A pressure-invariant Neutral Density variable for the World's Oceans

We present a new method to label the neutral density of an arbitrary water parcel that depends only on its salinity, potential temperature, latitude, and longitude. In particular, its neutral density is independent of the pressure or depth of the parcel, and is therefore independent of heave in observations or high-resolution models. To do so, we move the parcel, adiabatically and isentropically like a Submesoscale Coherent Vortex (SCV), to its level of neutral buoyancy in a nearby water column of a climatological atlas. The parcel's neutral density γ^SCV is interpolated from pre-labelled neutral density values surrounding this resting location in the climatological atlas.
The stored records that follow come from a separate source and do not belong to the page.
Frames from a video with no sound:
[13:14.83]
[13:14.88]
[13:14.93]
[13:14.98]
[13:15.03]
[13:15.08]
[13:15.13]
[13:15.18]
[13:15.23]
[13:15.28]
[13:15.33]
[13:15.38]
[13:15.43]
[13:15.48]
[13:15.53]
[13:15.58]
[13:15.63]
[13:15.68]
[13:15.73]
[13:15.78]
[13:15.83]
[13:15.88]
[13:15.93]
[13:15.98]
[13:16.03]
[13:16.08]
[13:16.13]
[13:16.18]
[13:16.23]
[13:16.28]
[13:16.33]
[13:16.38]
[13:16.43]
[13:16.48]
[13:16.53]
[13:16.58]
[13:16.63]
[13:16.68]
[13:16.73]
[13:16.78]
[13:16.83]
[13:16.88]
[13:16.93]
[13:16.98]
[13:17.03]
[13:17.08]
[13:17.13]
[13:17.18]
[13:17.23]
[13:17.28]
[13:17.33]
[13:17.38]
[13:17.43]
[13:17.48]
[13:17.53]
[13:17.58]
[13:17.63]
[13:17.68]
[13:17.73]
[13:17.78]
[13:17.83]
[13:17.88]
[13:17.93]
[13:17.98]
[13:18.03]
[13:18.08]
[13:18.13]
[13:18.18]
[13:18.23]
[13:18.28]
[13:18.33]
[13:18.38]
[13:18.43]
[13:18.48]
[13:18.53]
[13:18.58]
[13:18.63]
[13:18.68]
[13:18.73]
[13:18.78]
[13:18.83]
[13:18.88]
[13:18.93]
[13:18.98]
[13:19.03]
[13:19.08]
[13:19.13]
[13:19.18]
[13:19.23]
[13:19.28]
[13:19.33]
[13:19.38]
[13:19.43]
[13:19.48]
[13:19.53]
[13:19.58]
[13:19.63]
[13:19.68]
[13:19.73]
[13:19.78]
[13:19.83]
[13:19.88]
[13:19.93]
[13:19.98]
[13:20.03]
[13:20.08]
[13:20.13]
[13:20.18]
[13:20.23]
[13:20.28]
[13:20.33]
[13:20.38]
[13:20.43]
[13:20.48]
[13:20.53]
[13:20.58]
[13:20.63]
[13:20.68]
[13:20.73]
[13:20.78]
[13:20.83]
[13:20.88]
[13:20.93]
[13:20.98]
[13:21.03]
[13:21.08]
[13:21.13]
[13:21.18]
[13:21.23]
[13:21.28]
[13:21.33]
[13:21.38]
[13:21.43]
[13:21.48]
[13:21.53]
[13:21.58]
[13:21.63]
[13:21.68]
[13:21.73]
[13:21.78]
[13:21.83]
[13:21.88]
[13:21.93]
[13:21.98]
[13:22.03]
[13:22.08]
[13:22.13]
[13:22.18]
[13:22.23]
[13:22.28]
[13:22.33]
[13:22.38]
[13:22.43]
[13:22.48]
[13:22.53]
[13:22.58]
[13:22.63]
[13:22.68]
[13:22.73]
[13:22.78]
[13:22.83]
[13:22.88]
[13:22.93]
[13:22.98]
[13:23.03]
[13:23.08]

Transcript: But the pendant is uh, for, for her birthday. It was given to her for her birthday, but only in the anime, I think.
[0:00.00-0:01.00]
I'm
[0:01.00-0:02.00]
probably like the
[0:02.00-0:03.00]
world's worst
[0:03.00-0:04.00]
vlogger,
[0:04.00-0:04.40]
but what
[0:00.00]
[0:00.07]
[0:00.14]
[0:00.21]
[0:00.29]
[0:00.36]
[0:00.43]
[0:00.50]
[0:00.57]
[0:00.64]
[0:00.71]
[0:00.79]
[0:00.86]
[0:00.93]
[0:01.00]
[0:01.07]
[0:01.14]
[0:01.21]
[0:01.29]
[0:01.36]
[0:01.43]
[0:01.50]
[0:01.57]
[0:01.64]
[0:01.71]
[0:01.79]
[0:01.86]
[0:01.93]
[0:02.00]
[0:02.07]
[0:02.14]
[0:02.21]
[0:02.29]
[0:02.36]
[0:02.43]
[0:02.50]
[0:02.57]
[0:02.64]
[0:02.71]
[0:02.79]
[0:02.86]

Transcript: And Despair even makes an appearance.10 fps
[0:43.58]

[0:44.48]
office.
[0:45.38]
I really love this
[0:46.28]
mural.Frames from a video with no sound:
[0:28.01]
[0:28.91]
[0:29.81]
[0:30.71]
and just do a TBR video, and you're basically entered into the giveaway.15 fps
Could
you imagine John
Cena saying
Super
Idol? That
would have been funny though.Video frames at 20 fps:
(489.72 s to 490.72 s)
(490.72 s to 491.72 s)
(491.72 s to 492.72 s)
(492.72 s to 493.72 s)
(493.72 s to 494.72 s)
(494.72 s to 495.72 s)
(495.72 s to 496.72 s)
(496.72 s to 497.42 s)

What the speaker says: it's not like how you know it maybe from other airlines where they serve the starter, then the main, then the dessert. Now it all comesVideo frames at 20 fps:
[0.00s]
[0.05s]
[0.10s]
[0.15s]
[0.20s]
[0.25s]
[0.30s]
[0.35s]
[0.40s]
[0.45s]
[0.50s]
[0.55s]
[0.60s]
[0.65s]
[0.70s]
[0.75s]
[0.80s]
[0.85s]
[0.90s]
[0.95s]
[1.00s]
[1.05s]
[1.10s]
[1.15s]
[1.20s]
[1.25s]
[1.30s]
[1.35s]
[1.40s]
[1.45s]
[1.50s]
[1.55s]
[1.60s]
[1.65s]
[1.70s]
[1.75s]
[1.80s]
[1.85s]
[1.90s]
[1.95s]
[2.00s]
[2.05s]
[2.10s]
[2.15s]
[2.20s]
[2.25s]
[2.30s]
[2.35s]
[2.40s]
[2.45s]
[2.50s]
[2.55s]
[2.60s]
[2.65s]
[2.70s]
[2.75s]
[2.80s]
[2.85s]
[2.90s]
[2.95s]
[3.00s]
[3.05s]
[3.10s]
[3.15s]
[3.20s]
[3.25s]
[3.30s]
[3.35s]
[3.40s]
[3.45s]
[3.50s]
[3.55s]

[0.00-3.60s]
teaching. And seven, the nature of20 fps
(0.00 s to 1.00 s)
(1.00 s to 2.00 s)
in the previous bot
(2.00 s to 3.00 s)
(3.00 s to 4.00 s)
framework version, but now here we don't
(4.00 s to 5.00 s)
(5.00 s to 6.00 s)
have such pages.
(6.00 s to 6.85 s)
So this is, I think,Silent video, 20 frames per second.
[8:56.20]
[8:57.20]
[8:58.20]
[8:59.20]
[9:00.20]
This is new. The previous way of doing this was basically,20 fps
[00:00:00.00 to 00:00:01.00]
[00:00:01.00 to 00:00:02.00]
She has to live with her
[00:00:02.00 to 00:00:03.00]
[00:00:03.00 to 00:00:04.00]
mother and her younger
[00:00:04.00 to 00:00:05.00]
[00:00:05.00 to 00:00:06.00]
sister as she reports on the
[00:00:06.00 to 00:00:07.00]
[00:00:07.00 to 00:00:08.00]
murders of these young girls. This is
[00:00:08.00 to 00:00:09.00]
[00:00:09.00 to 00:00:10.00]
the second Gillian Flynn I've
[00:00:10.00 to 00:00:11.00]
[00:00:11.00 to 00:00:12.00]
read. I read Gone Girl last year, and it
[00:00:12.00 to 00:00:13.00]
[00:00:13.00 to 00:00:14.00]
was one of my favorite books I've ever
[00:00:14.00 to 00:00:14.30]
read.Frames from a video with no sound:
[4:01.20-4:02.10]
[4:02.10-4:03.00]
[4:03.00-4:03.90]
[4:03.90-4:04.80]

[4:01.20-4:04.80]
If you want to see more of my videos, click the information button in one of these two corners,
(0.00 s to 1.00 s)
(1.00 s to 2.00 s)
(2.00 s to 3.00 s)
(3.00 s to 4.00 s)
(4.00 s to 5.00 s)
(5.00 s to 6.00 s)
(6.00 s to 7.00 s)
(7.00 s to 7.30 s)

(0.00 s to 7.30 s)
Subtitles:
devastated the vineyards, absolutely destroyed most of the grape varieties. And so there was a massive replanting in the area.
This method is similar to γⁿ of Jackett and McDougall (1997): their discretization of the neutral relationship equated two parcel's potential density referenced to their average pressure, whereas our discretization equates two parcel's potential density referenced to the pressure of the climatological parcel. We compare the material derivative of γ^SCV with that of γⁿ, finding the contributions from irreversible mixing are similar, that lateral advection materially changes γ^SCV by roughly twice the amount it changes γⁿ, and that (by construction) vertical advection has no material effect on γ^SCV. We find similar variations of γⁿ and γ^SCV on the ω-surfaces of Klocker et al. (2009). Finally, we find that isosurfaces of γⁿ and γ^SCV deviate from the neutral tangent plane to a similar degree.